Issue 17236: format_spec for sequence joining (original) (raw)

The format specification mini-language (format_spec) supported by format() and str.format() is a feature that allows passing short options to the classes of the values being formatted, to drive their string representation (format method)

The most common operation done to sequences (lists, tuples, sets...) during conversion to string is arguably the string join operation, possibly coupled with a "nested" string formatting of the sequence items.

I propose the addition of a custom format_spec for sequences, that allows to easily specify a string for the join operation and optionally a nested format_spec to be passed along to format the sequence items.

Here is the proposed addition:

seq_format_spec ::= join_string [":" item_format_spec] | format_spec join_string ::= '"' join_string_char* '"' | "'" join_string_char* "'" join_string_char ::= <any character except "{", "}", newline, or the quote> item_format_spec ::= format_spec

In words, if the format_spec for a sequence starts with a single or double quote, it will be interpreted as a join operation, optionally followed by another colon and the format_spec for the sequnce items.

If the format_spec does not start with ' or ", of if the quote is not balanced (does not appear again in the format_spec), then it's assumed to be a generic format string and the implementation would call super(). This ensures backwards compatibility with existing code that may be using object's format implementation on various sequence objects.
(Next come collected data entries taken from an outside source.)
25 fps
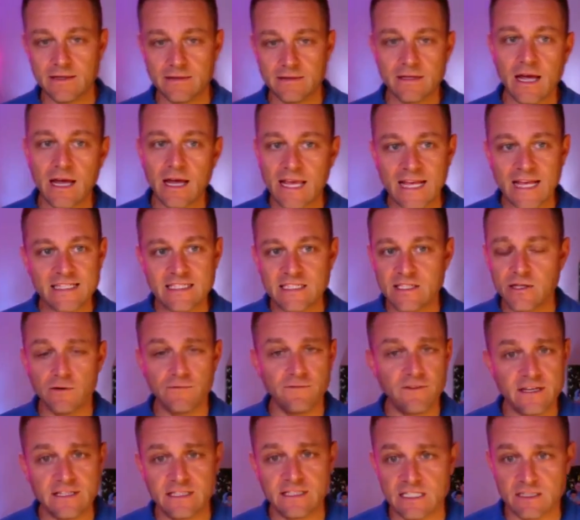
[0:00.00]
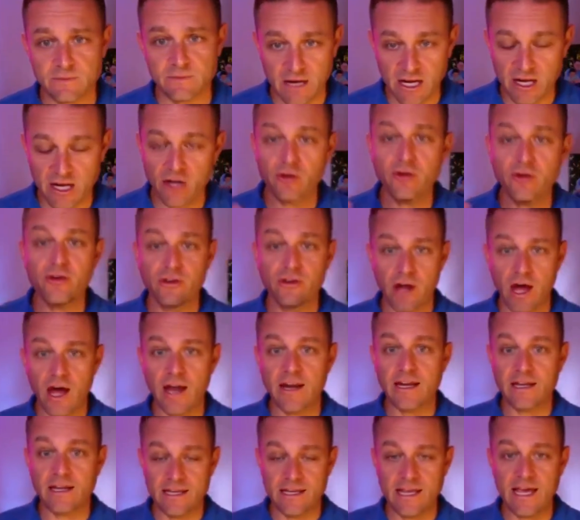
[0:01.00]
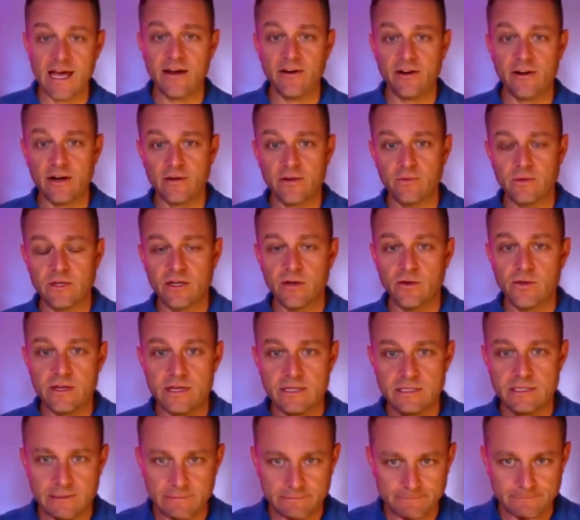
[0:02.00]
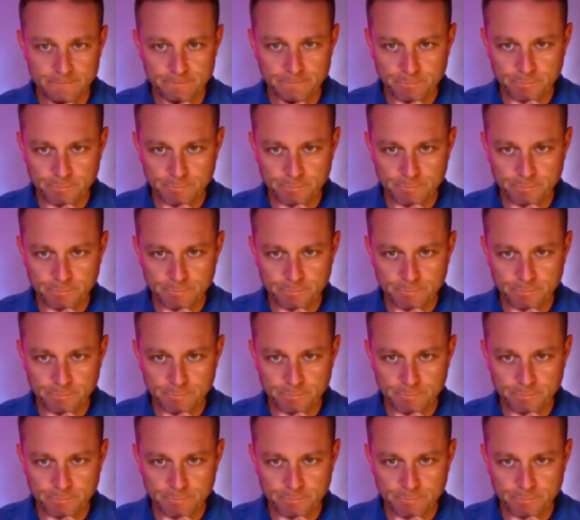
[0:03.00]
I can't see your faces, but I know you're nodding. Yeah, Eric, we know this.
Please note I'm NOT proposing a change in the language or in the implementation of format() and str.format(). This is just the addition of a format method to lists, tuples, sets and other sequence classes. The choice of whether to do that in all those sequence classes or as an addition to object's format is an implementation detail.

Examples:

Basic usage: either {0:", "} or {0:', '} when used in a format operation will do this: ", ".join(str(x) for x in argument_0) in a more compact, possibly more efficient, and arguably easier to read syntax.

Nested (regular) format_spec: {0:", ":.1f} will join a list of floats using ", " as the separator and .1f as the format_spec for each float.

Nested join format_spec: {0:"\n":", "} will join a list of lists, using "\n" as the outer separator and ", " as the inner separator. This could go on indefinitely (but will rarely need to do so.)

I do not have a patch ready, but I can work on it and submit it for evaluation, if this enhancement is accepted.